Action item:
Without including any pictures, write out all the records word for word.

Stored data entries:
—————

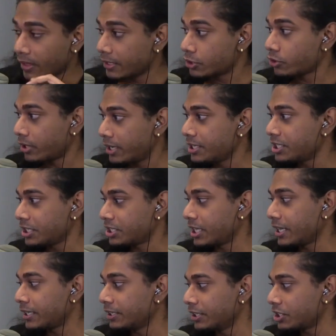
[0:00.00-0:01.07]
it's crazy it's
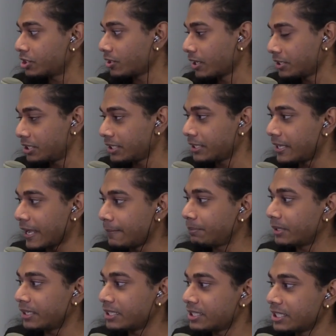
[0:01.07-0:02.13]
taken this long to get
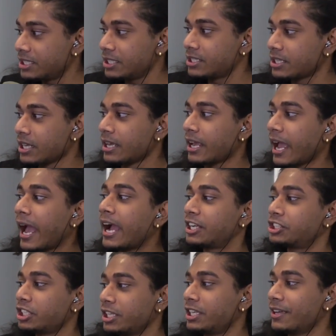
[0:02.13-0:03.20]
gameplay, because this is
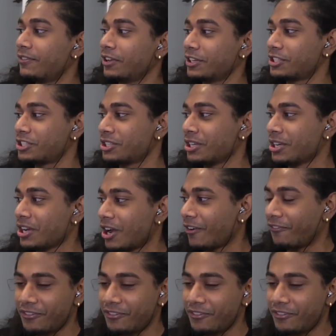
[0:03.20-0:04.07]
actually giving us a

—————

Solution for this problem:
[0:00.00-0:01.07]
it's crazy it's
[0:01.07-0:02.13]
taken this long to get
[0:02.13-0:03.20]
gameplay, because this is
[0:03.20-0:04.07]
actually giving us a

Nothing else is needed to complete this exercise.